▶ _TASK TO COMPLETE_
Where in the entries below does "Silent" appear? Copy every line that has it.

START INFORMATION GIVEN

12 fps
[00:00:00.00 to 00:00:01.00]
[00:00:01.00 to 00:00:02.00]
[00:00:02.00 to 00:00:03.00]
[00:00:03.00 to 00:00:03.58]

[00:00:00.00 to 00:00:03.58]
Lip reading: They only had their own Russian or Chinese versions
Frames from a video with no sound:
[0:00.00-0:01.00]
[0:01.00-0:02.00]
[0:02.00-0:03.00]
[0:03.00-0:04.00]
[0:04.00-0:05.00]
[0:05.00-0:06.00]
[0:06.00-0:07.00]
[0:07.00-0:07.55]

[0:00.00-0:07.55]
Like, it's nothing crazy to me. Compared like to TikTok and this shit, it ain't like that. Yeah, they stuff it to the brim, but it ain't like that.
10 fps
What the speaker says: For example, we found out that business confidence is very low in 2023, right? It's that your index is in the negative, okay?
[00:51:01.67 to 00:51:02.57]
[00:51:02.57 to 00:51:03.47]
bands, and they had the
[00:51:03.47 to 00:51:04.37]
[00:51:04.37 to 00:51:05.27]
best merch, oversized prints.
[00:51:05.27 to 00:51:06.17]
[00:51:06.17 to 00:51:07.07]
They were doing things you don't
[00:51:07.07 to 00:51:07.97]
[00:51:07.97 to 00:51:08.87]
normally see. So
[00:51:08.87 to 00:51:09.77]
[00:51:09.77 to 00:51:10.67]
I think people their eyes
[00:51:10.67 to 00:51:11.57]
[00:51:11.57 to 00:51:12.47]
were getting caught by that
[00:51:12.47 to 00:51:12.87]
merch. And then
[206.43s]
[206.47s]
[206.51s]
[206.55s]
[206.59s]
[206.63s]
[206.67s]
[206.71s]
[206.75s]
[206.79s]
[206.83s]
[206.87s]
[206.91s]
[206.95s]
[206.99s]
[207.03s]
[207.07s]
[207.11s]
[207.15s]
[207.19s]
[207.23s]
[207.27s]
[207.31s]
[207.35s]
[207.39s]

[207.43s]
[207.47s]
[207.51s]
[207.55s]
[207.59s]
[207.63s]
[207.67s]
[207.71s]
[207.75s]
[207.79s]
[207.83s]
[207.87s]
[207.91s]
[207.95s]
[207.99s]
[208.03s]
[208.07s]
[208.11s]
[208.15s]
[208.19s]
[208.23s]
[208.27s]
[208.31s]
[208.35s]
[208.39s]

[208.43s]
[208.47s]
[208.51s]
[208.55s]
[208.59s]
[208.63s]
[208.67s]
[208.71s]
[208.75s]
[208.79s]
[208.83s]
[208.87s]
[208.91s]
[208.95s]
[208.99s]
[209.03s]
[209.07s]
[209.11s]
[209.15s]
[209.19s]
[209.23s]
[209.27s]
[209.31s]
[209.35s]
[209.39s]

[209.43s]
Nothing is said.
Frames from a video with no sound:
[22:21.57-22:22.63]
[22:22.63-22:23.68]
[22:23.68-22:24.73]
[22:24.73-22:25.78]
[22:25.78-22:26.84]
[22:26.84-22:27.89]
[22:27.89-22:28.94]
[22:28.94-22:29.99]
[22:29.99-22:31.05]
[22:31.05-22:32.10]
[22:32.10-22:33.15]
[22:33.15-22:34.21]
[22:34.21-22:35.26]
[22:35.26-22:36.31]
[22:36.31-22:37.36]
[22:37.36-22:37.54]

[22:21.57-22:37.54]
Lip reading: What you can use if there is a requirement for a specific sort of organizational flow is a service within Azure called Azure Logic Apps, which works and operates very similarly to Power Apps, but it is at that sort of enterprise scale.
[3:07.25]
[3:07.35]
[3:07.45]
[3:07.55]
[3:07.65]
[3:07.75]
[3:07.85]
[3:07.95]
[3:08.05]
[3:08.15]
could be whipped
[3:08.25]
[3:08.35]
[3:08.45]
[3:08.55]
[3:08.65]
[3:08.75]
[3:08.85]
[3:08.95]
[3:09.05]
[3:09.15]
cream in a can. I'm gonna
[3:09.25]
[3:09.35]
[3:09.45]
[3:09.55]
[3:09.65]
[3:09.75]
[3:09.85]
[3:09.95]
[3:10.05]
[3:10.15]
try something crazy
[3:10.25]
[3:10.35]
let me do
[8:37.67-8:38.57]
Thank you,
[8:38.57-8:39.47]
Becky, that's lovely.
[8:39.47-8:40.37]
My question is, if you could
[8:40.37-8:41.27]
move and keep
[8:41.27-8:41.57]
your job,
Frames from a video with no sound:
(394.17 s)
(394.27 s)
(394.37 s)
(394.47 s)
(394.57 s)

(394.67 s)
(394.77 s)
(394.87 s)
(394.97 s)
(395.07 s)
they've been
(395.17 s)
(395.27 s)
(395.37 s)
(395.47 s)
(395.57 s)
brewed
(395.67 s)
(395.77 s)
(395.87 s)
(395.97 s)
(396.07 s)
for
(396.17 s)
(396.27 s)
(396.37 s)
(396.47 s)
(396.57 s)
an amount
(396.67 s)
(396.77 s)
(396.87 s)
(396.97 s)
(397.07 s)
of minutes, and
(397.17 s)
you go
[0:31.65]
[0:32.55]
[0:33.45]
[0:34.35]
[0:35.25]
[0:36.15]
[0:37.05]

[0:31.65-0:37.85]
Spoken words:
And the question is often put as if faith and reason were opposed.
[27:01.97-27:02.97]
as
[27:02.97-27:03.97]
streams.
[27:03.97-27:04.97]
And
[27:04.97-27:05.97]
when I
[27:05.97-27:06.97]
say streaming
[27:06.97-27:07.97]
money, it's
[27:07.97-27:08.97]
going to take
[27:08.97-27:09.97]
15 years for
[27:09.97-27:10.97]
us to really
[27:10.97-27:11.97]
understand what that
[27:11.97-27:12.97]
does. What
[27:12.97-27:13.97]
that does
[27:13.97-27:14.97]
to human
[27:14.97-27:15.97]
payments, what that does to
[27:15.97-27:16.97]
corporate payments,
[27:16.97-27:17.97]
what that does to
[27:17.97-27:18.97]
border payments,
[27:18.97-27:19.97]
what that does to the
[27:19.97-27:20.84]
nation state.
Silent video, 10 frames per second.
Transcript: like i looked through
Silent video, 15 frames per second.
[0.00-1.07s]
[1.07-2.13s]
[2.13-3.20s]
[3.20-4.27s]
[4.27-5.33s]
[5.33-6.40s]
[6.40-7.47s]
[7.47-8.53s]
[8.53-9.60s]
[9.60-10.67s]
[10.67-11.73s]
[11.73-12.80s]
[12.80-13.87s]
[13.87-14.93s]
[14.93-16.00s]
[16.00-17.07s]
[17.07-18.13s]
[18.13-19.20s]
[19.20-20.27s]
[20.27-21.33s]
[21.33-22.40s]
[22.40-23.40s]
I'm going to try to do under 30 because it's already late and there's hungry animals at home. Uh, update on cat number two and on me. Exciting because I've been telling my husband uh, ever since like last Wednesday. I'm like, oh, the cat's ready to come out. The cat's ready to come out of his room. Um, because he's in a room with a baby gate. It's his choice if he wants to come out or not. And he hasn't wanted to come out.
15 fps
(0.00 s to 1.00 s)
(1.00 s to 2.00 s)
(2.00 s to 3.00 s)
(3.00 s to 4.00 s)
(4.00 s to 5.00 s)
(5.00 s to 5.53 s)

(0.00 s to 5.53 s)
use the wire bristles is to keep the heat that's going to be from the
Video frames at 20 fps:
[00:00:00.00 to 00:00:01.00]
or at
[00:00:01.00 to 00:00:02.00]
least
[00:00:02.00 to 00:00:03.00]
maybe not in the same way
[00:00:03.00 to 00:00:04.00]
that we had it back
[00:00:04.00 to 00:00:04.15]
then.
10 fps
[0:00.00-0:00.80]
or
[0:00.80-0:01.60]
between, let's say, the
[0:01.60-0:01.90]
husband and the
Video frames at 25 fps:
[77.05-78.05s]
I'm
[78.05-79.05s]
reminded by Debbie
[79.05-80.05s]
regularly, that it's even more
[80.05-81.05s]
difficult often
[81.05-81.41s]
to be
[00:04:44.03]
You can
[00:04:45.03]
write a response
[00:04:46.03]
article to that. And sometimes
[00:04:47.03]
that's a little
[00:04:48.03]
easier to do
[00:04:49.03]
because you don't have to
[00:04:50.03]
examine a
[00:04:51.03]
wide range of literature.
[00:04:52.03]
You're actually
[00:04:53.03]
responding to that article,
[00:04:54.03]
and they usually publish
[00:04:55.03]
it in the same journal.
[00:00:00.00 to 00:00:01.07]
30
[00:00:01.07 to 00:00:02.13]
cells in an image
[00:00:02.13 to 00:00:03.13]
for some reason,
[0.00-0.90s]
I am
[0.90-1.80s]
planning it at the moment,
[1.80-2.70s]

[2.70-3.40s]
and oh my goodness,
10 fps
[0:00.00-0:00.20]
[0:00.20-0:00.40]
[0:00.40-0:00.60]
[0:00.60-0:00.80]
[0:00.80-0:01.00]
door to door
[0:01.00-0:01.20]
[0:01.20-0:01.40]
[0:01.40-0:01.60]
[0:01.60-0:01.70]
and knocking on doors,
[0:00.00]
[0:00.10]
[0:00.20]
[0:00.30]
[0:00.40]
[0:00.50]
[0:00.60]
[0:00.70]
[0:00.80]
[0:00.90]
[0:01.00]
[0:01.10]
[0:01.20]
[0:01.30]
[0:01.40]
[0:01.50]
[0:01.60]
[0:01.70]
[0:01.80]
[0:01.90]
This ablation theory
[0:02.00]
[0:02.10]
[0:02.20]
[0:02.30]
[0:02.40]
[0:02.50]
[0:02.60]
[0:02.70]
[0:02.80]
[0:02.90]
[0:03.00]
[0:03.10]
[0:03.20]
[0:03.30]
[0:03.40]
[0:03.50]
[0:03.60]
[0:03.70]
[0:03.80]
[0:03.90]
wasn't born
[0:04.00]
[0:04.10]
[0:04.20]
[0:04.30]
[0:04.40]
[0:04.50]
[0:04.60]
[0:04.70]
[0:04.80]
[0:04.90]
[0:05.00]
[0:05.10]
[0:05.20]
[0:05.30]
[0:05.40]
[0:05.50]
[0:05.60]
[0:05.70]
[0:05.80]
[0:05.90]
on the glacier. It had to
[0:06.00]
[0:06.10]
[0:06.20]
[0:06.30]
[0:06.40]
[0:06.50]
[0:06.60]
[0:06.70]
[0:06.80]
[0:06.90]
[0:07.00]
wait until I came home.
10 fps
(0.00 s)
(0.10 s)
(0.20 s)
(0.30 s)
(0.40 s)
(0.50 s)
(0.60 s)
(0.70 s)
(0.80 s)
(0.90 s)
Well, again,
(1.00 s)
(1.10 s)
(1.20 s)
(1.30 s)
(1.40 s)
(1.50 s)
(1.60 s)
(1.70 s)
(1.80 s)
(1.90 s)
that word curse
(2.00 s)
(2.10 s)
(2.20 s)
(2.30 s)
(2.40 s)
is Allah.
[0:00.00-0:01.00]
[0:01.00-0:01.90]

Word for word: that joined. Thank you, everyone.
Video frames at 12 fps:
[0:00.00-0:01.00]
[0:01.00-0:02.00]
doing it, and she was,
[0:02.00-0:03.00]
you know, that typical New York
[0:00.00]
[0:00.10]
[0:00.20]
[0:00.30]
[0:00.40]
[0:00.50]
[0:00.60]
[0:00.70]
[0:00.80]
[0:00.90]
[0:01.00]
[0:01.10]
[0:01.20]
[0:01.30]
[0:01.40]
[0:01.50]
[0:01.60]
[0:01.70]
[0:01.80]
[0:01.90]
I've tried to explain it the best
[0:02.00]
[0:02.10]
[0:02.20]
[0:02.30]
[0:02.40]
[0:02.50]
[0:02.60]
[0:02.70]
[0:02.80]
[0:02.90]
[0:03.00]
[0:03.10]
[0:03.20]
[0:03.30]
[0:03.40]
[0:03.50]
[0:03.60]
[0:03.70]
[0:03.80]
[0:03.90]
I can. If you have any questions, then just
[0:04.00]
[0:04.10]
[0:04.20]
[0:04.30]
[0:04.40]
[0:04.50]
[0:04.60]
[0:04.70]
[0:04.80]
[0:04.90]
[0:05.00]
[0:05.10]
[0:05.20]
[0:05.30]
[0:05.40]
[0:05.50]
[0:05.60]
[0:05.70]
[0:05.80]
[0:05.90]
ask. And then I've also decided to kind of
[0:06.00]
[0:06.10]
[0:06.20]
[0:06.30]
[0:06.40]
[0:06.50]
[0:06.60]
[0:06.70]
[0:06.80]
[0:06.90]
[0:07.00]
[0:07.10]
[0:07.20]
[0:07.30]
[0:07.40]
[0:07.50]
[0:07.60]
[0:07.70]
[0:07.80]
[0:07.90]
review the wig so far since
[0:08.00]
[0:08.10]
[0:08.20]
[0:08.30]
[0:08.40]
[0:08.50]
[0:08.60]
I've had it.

END INFORMATION GIVEN

▶ _RESULT FOR THIS EXERCISE_
Silent video, 10 frames per second.
Silent video, 15 frames per second.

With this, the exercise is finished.